“O Condenado” (2004) – Polémico
Há cerca de um ano quando iniciamos esta rubrica a minha primeira sugestão foi “Beautiful Boy”, um filme que demonstra o outro lado de uma situação adversa. Hoje volto a fazê-lo com “O Condenado” (“The Woodsman”) realizado por Nicole Kassell, que assina o argumento com Steven Fechter, e conta a história de Walter (Kevin Bacon) um homem que foi libertado após cumprir uma pena de prisão de doze anos.
O ideal seria que não soubessem mais nada acerca deste filme. Se se sentirem capazes, vão já ver o filme. Aproveitem a forma como o Kevin Bacon estabelece a personagem sem que tenham mais informações acerca desta.
Contudo, seria impensável fazer-vos uma sugestão sem que vos dissesse mais algumas coisas acerca do filme, portanto, aqui vai: Walter foi na realidade condenado por um dos mais odiosos crimes, o abuso de inocentes e da inocência em si, Walter foi condenado por abuso sexual de menores, e recentemente colocado em liberdade condicional. Assombrado pelo seu passado, tem a oportunidade de recomeçar a sua vida, mas é obrigado a enfrentar uma sociedade repleta de preconceitos e juízos de valor.
Calado e cauteloso, Walter encontra conforto inesperado junto de Vicki (Kyra Sedgwick), uma mulher áspera que promete não o julgar pelo seu passado, esperando que este faça o mesmo.
O problema é que Walter sofre de uma perturbação do foro sexual, pedofilia. E reparem que eu disse que ele foi condenado por abuso sexual de menores e não por pedofilia, porque na realidade uma e outra são bem diferentes.
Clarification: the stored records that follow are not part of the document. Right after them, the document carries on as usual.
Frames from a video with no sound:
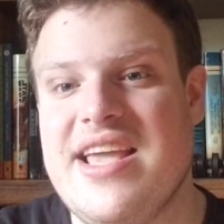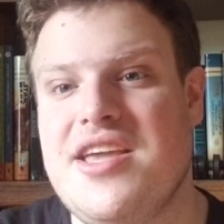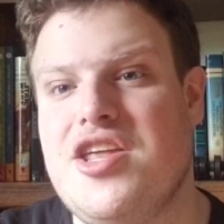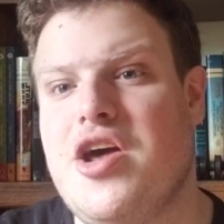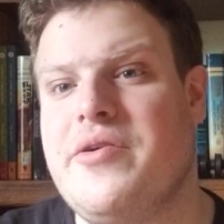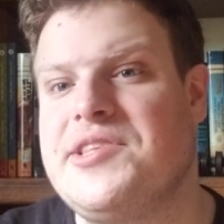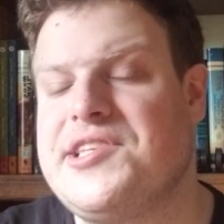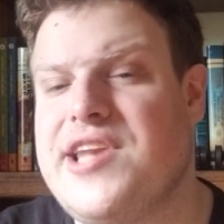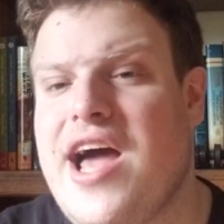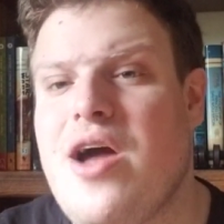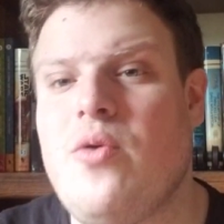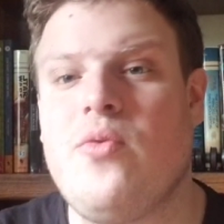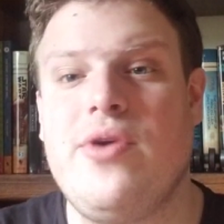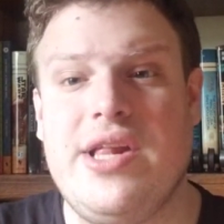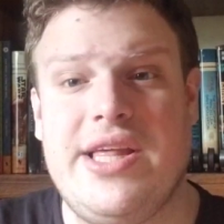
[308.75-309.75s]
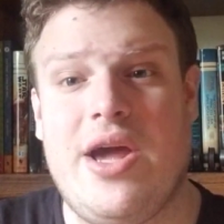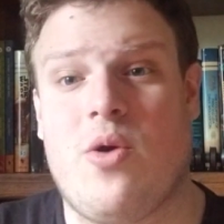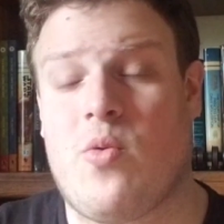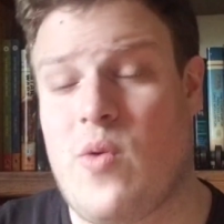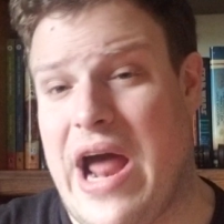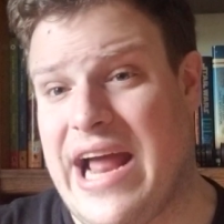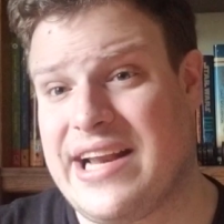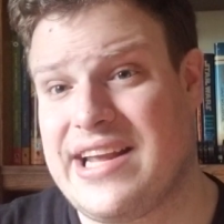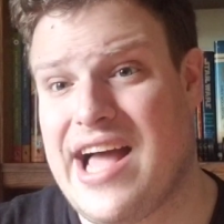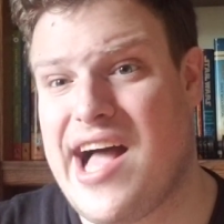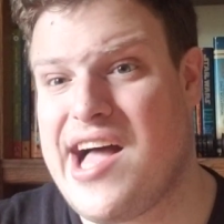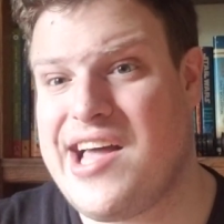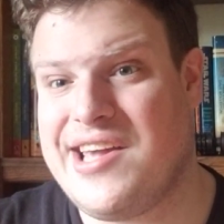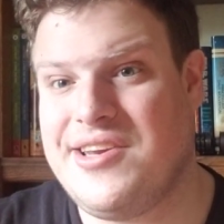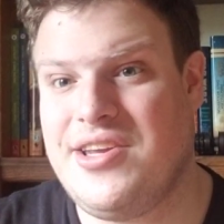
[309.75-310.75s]
It's not really a
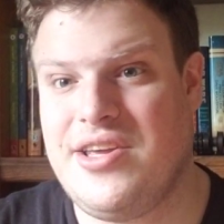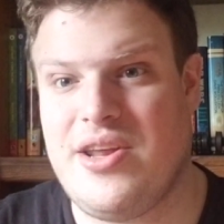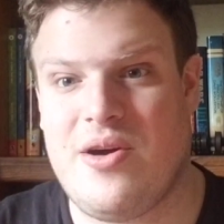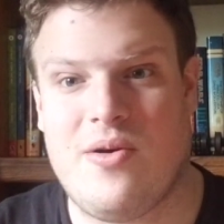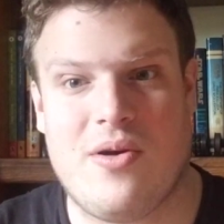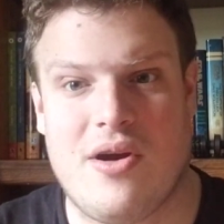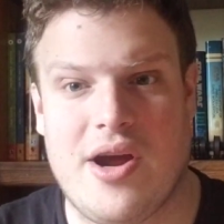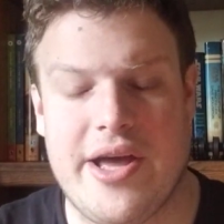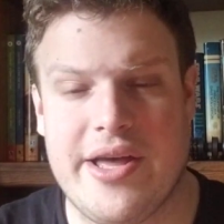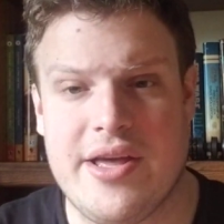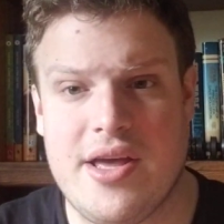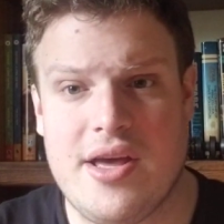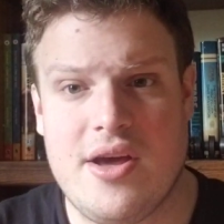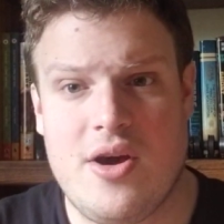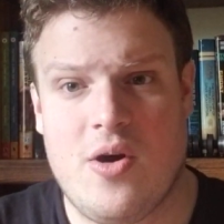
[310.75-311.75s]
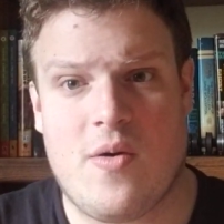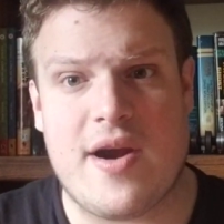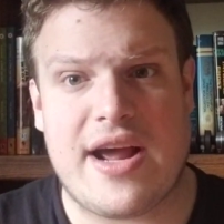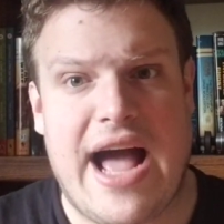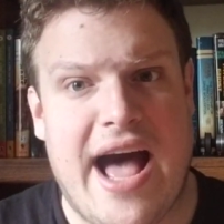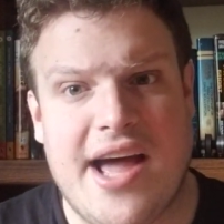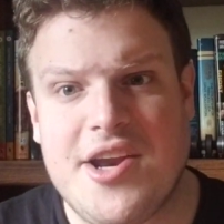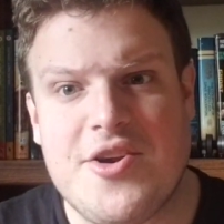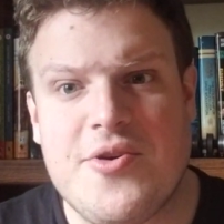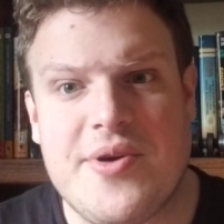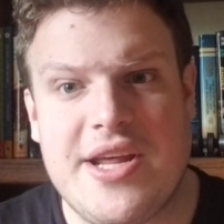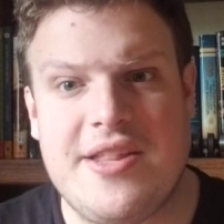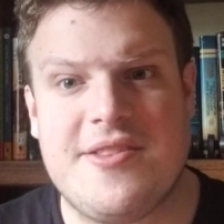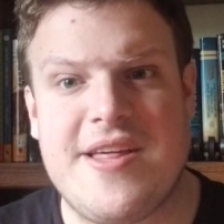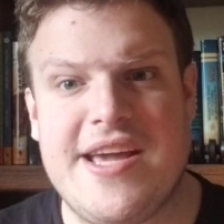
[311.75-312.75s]
retcon, or a
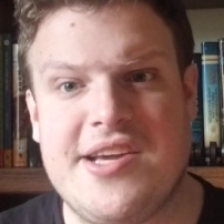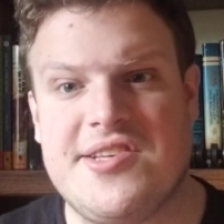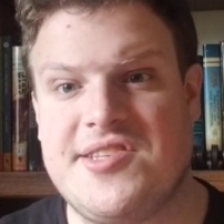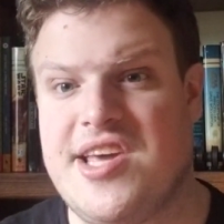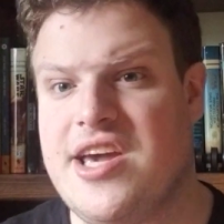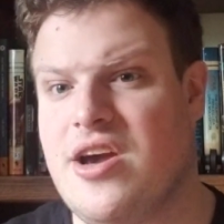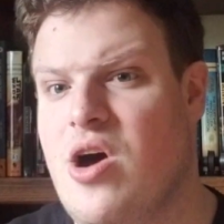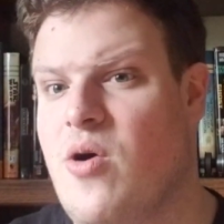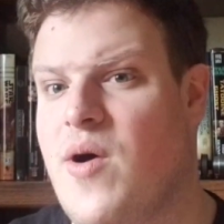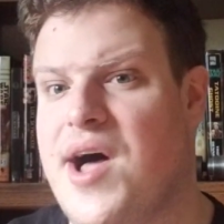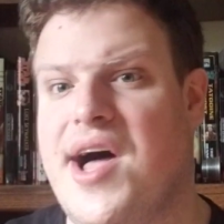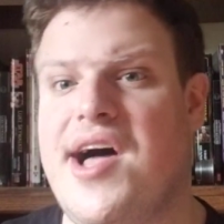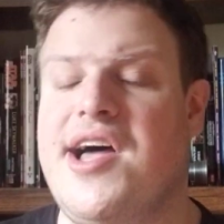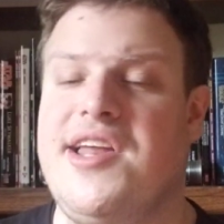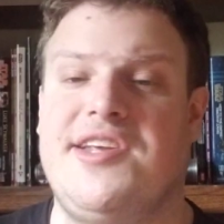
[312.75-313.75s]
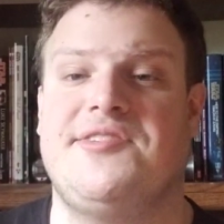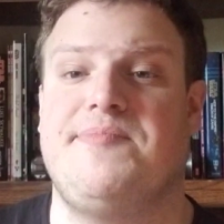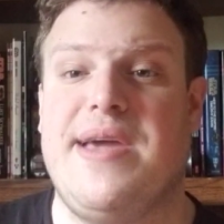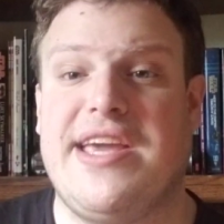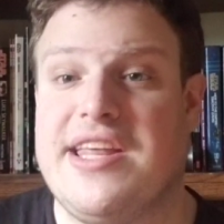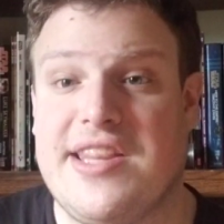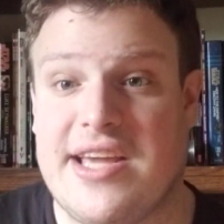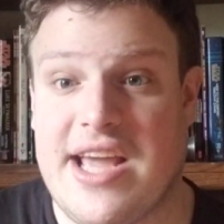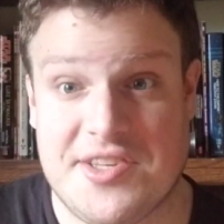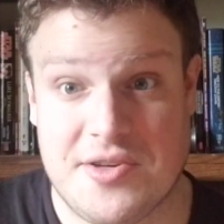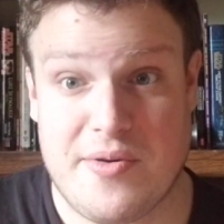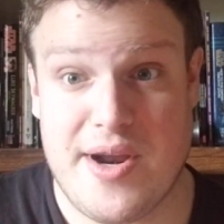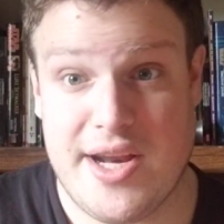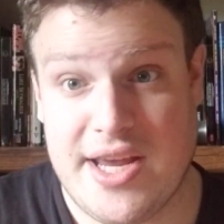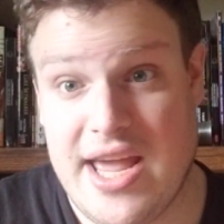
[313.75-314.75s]
continuity thing saying, oh, Han is making the
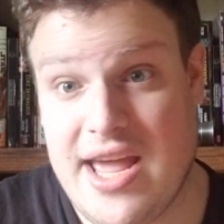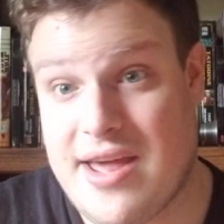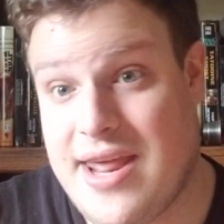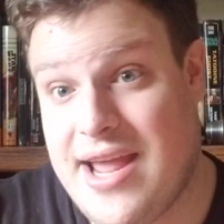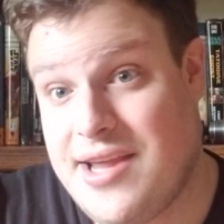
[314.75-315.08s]
Kessel Run again.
Pedofilia é uma parafilia que se caracteriza pela presença de fantasias, impulsos e comportamentos recorrentes envolvendo uma criança pré-púbere. É uma perturbação, que causa sofrimento ao sujeito e prejuízo do seu funcionamento social ou ocupacional. Além da pedofilia, também o exibicionismo, o masochismo, o voyerismo, são exemplos de perturbações sexuais, no caso de estarem presentes estes dois critérios. A razão por que a pedofilia não é, naturalmente, aceite como outras práticas é a envolvência de um inocente para alcançar a satisfação sexual. No entanto, não é a pessoa em si que é maldosa, mas sim a sua doença, que o compele a atos inadequados.
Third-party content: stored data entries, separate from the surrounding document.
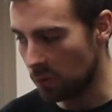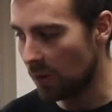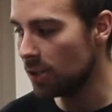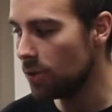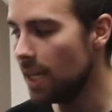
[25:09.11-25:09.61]

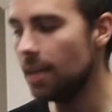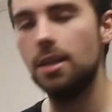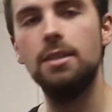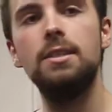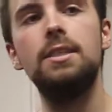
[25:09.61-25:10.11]
Well, you need a
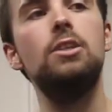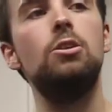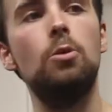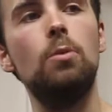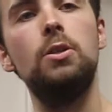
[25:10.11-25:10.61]

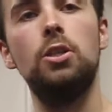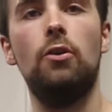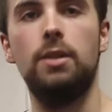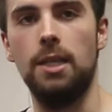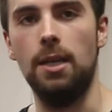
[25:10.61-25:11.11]
considerable
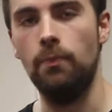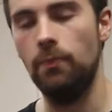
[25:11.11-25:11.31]
majority.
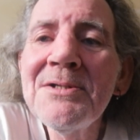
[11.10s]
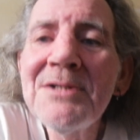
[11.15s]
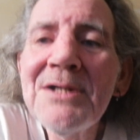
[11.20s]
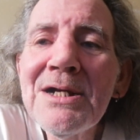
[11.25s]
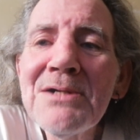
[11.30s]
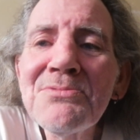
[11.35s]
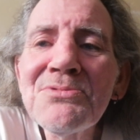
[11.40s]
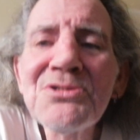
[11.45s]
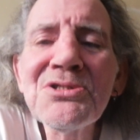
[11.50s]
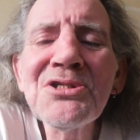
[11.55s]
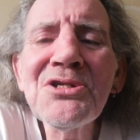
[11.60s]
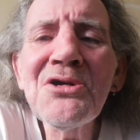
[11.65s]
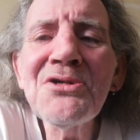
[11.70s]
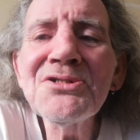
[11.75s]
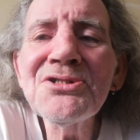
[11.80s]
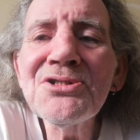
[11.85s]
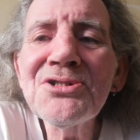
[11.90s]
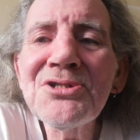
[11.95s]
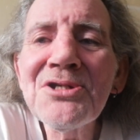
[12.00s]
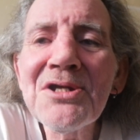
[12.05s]
That was
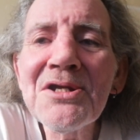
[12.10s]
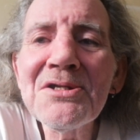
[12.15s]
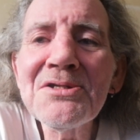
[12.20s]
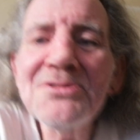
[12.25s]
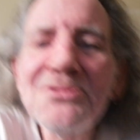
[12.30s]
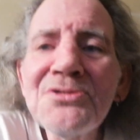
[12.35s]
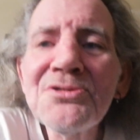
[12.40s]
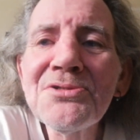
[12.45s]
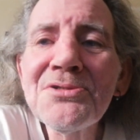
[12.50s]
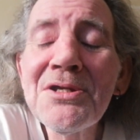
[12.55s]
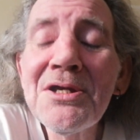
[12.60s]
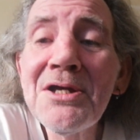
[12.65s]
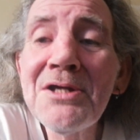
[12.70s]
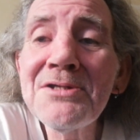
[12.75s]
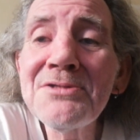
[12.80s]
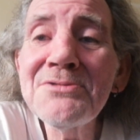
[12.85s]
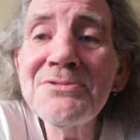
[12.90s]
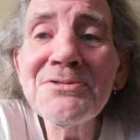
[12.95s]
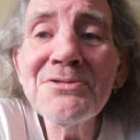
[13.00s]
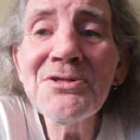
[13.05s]
nice change,
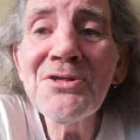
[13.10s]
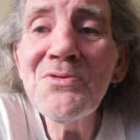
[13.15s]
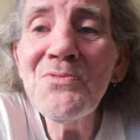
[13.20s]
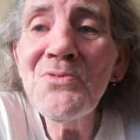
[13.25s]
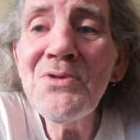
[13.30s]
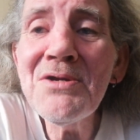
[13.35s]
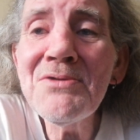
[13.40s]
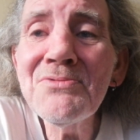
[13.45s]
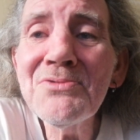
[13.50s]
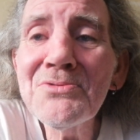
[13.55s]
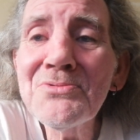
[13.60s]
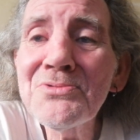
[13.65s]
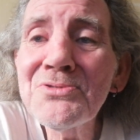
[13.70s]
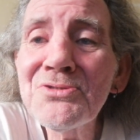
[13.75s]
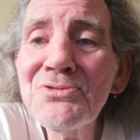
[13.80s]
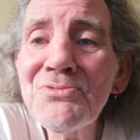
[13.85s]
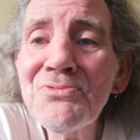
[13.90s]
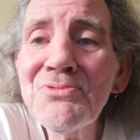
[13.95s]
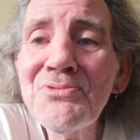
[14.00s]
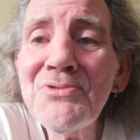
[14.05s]
and the weather
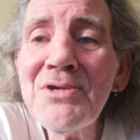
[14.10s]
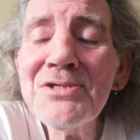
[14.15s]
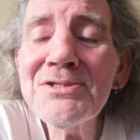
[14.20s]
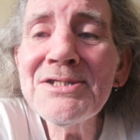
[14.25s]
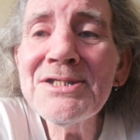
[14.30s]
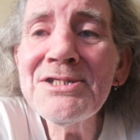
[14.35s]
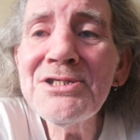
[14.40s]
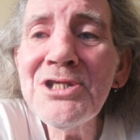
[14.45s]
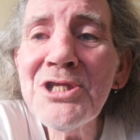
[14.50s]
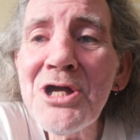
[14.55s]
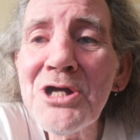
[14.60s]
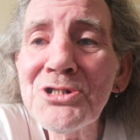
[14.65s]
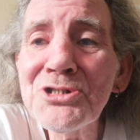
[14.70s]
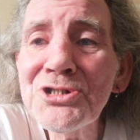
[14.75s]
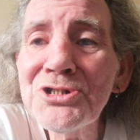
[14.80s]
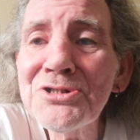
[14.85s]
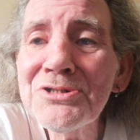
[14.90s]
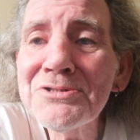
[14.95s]
was fucking lush.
O ato de abuso sexual é crime. E é uma escolha. E portanto isso deve ser condenável social e judicialmente. A maior parte das vezes, os abusadores não preenchem os critérios de diagnóstico para a perturbação de pedofilia. Abusam das crianças por uma questão de afirmação e poder. E por esta razão devemos ter bastante cuidado quando nos referimos a um abusador sexual como pedófilo.
O filme não faz de Walter um objeto de simpatia, mas espelha a sua luta constante na tentativa de se readaptar à vida em sociedade, bem como aos seus desejos, sabendo que o comportamento que fantasia é errado. A maioria das pessoas tem fantasias e desejos sexuais socialmente aceites, e portanto nunca refletiu acerca do sofrimento que pode causar esta dissociação existente entre o que se quer e o que se pode fazer. Bacon constrói a personagem detalhe a detalhe, deixando as opiniões e as críticas para o espectador, o que na realidade é um trabalho brilhante. Seria muito mais fácil representar um pedófilo como um monstro sem sentimentos.
Quando chega um filme como este, bem realizado e interpretado, constroem-se sempre saudáveis discussões acerca dos temas que habitualmente são tabus. O filme foi um sucesso junto da crítica, e recebeu nomeações a vários prémios em festivais de cinema, apesar disso, a sua natureza polémica fez com que nunca estivesse nas luzes da ribalta.